(Stored data)
§ §
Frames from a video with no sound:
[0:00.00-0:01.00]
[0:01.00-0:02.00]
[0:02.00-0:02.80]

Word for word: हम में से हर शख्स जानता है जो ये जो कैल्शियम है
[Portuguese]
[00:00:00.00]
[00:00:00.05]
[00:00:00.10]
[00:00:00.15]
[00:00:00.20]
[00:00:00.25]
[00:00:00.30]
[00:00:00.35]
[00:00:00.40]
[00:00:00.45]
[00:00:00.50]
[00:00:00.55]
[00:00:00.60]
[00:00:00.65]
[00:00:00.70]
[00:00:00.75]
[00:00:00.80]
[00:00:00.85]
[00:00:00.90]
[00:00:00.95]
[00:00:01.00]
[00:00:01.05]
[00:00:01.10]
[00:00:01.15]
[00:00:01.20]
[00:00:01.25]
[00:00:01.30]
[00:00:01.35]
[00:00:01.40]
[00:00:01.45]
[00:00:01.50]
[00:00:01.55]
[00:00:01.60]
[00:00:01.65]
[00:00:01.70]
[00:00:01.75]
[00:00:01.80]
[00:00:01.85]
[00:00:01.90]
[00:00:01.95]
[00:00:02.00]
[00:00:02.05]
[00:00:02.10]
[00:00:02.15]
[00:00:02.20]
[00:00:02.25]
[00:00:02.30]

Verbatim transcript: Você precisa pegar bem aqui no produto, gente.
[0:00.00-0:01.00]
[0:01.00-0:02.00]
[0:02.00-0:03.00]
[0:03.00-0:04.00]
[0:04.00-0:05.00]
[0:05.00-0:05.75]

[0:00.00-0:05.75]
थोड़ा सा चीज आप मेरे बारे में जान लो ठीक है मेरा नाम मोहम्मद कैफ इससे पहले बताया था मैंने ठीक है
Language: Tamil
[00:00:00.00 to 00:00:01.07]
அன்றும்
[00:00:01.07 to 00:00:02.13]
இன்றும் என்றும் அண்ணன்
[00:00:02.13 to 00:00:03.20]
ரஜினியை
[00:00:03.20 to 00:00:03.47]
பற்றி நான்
§ §
WHAT IS EXPECTED: Copy, exactly and with nothing added, the lines from the one containing "[0:03.00-0:04.00]" through the end of the records.

TASK ANSWER:
[0:03.00-0:04.00]
[0:04.00-0:05.00]
[0:05.00-0:05.75]

[0:00.00-0:05.75]
थोड़ा सा चीज आप मेरे बारे में जान लो ठीक है मेरा नाम मोहम्मद कैफ इससे पहले बताया था मैंने ठीक है
Language: Tamil
[00:00:00.00 to 00:00:01.07]
அன்றும்
[00:00:01.07 to 00:00:02.13]
இன்றும் என்றும் அண்ணன்
[00:00:02.13 to 00:00:03.20]
ரஜினியை
[00:00:03.20 to 00:00:03.47]
பற்றி நான்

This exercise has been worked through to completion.